In the only Maya nut study, ^{Ozer (2017)} found 2,467 ± 85 mg GAE·100 g^-1 f.w. of phenolic compounds in B. alicastrum seeds from the United States, a concentration higher than that found in the present work. This difference could be due to the analysis methodology, place of origin and edaphoclimatic conditions. This author also reported the presence of p-hydroxybenzoic acid as the main compound in Maya nut; however, the present work is the first to report the contents of condensed tannins and flavonoids in fresh and processed Maya nut.

The concentration of phenolic compounds in fresh Maya nuts (271.58 mg GAE·100 g^-1 f.w.) exceeded that reported in almonds and pistachio nuts (212.9 and 571.8 mg·100 g^-1 f.w., respectively), but the pecan nut values (1,463.9 mg·100 g^-1 f.w.) (^{Singh & Kaur, 2013}) are similar to those found with the SHR treatment (1,337.19 mg GAE·100 g^-1 f.w.) (Table 4).

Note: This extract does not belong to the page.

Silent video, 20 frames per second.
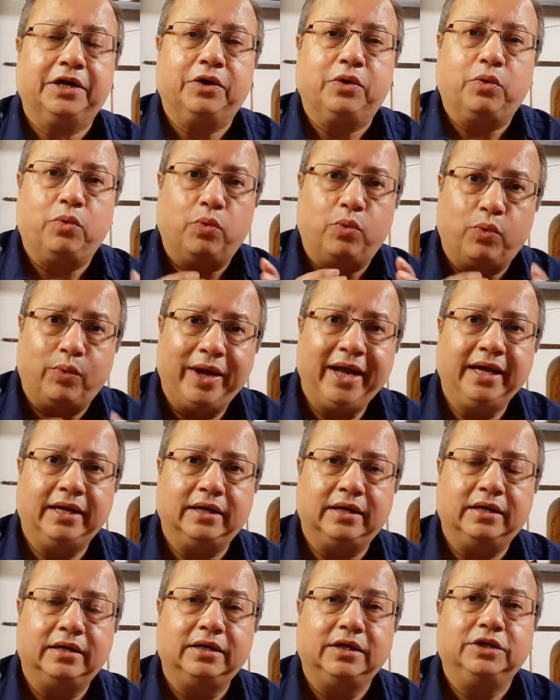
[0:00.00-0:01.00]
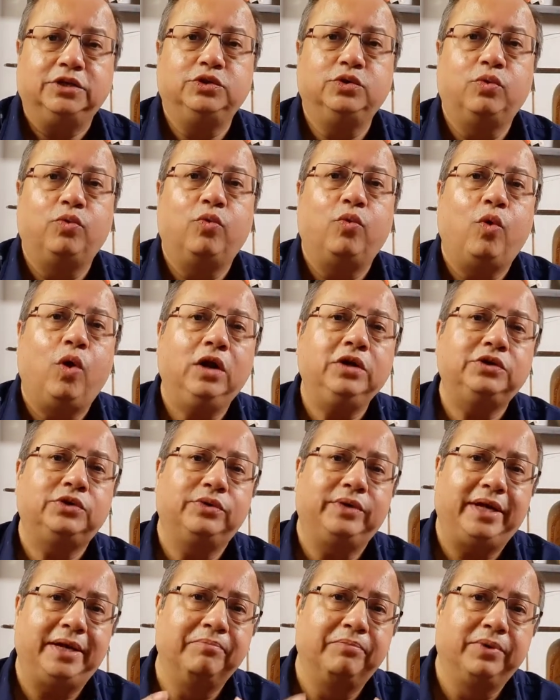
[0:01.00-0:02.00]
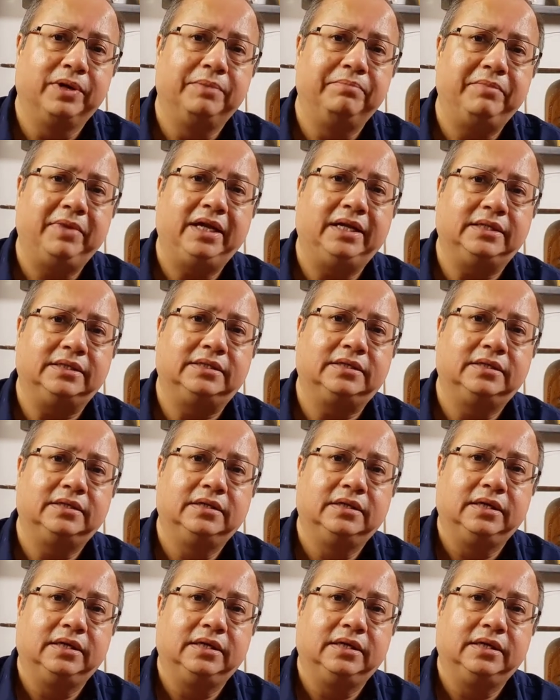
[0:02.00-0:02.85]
when you want to implement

Flavonoids are a large and important group of phenolic compounds, one of the most abundant and studied groups of plant origin (^{Drago-Serrano, López-López, & Sainz-Espuñes, 2006}; ^{Lee, Koo, & Min, 2004}). The decrease in the concentration of these metabolites during seed roasting (Table 4) could be due to a degradation caused by temperature (> 80 °C), since these metabolites are more unstable (^{Alvarez-Jubete & Twari, 2013}; ^{Katsube, Keiko, Tsushida, Yamaki, & Kobori, 2003}; ^{Zhang, Chen, Li, Pei, & Liang, 2010}).

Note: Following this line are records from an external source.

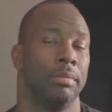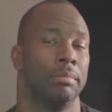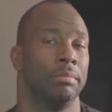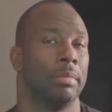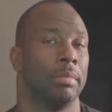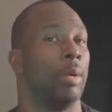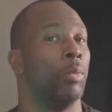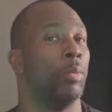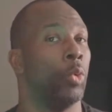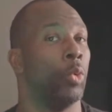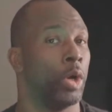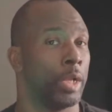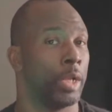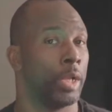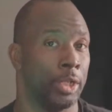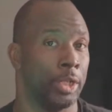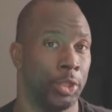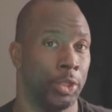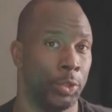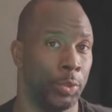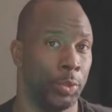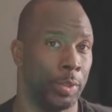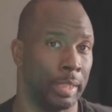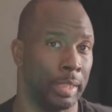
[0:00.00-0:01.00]
I want to
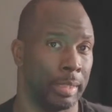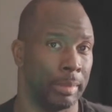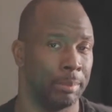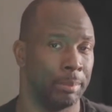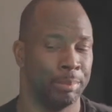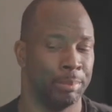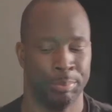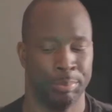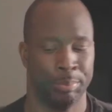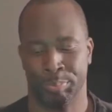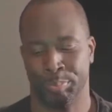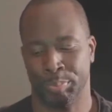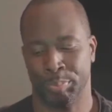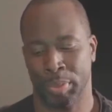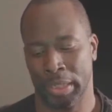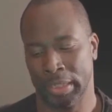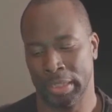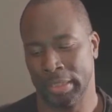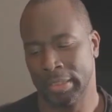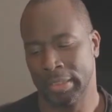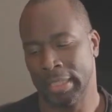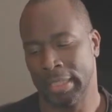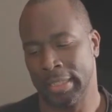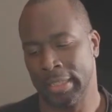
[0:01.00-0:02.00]
do it,
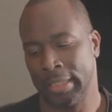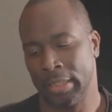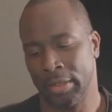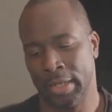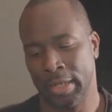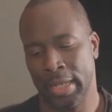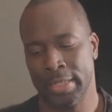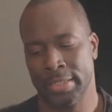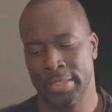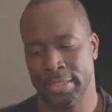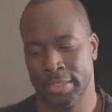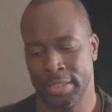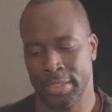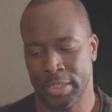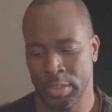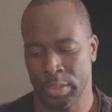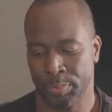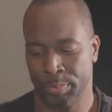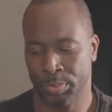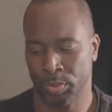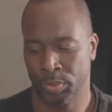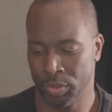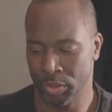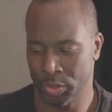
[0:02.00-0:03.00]
but then they're hesitant to
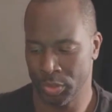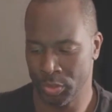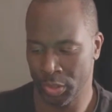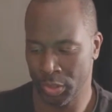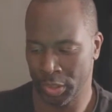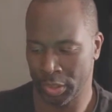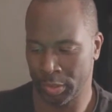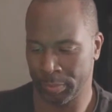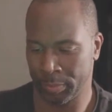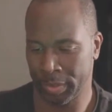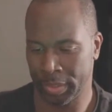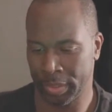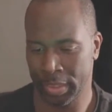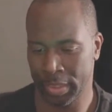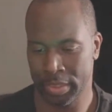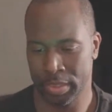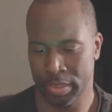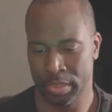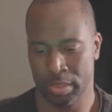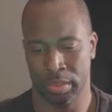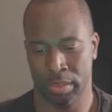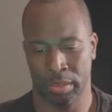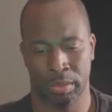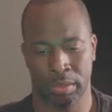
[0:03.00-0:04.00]
pull the trigger because
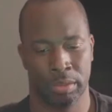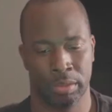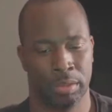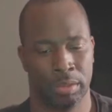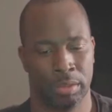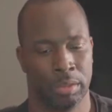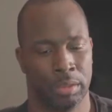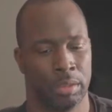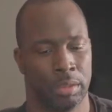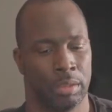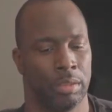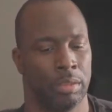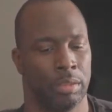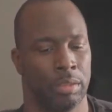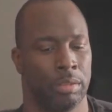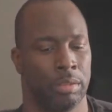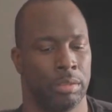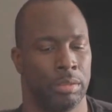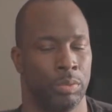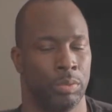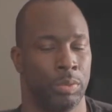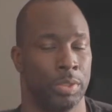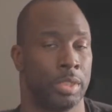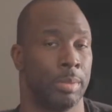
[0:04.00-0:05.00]
of
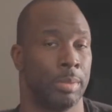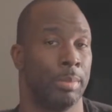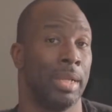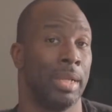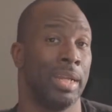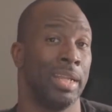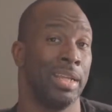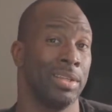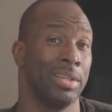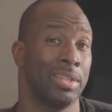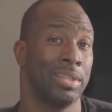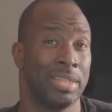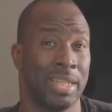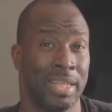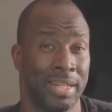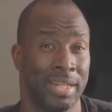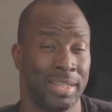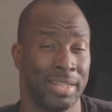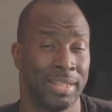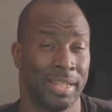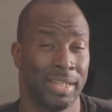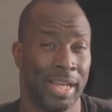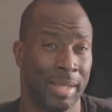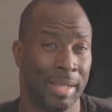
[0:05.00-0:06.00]
what somebody else said in
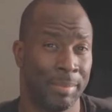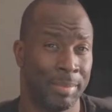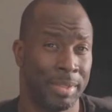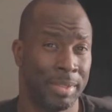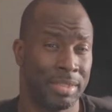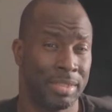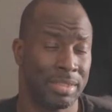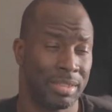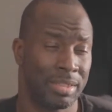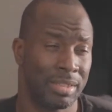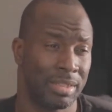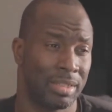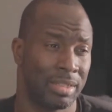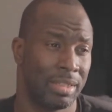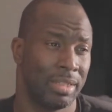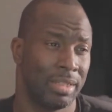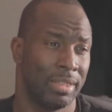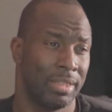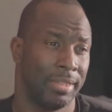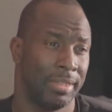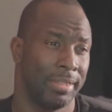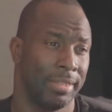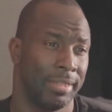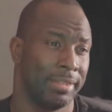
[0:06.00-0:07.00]
the comments.
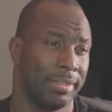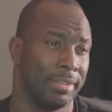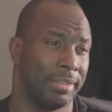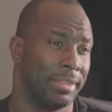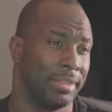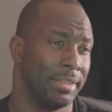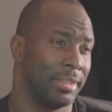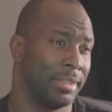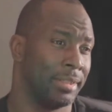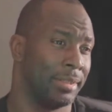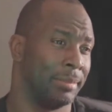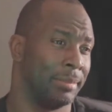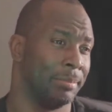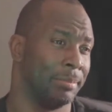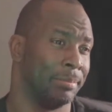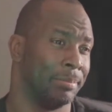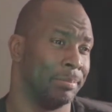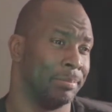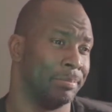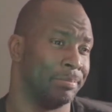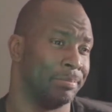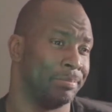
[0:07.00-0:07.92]
Um,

Reported flavonoid values are higher in almonds (93.5 mg·100 g^-1 f.w.) and pecan nuts (65.4 mg·100 g^-1 f.w.), but lower in pistachio nuts (55.9 mg·100 g^-1 f.w.) than those found in fresh Maya nuts (62.20 mg·100 g^-1 f.w.) (Table 4). The SHR treatment had the highest concentration of tannins; however, this is lower than that reported in foods with high sorghum levels (2927.0 mg·100 g^-1) (^{United States Department of Agriculture [USDA], 2004}).

Antioxidant activity

Significant differences (P < 0.05) were observed among treatments in antioxidant activity (Table 4), which increased with increasing roasting time. SHR had the highest antioxidant activity, probably due to the increase in phenolic compounds and tannins; however, the possible formation of melanoidins (Maillard reaction) could also contribute to the increase in this activity (^{del Castillo, Ames, & Gordon, 2002}; ^{Votavova et al., 2009}), although the melanoidin content was not evaluated in the present study. Pearson's correlation coefficient (Table 5) allowed associating antioxidant activity with the increase in the concentration of soluble phenolic compounds and condensed tannins, caused by the increase in temperature during the roasting process.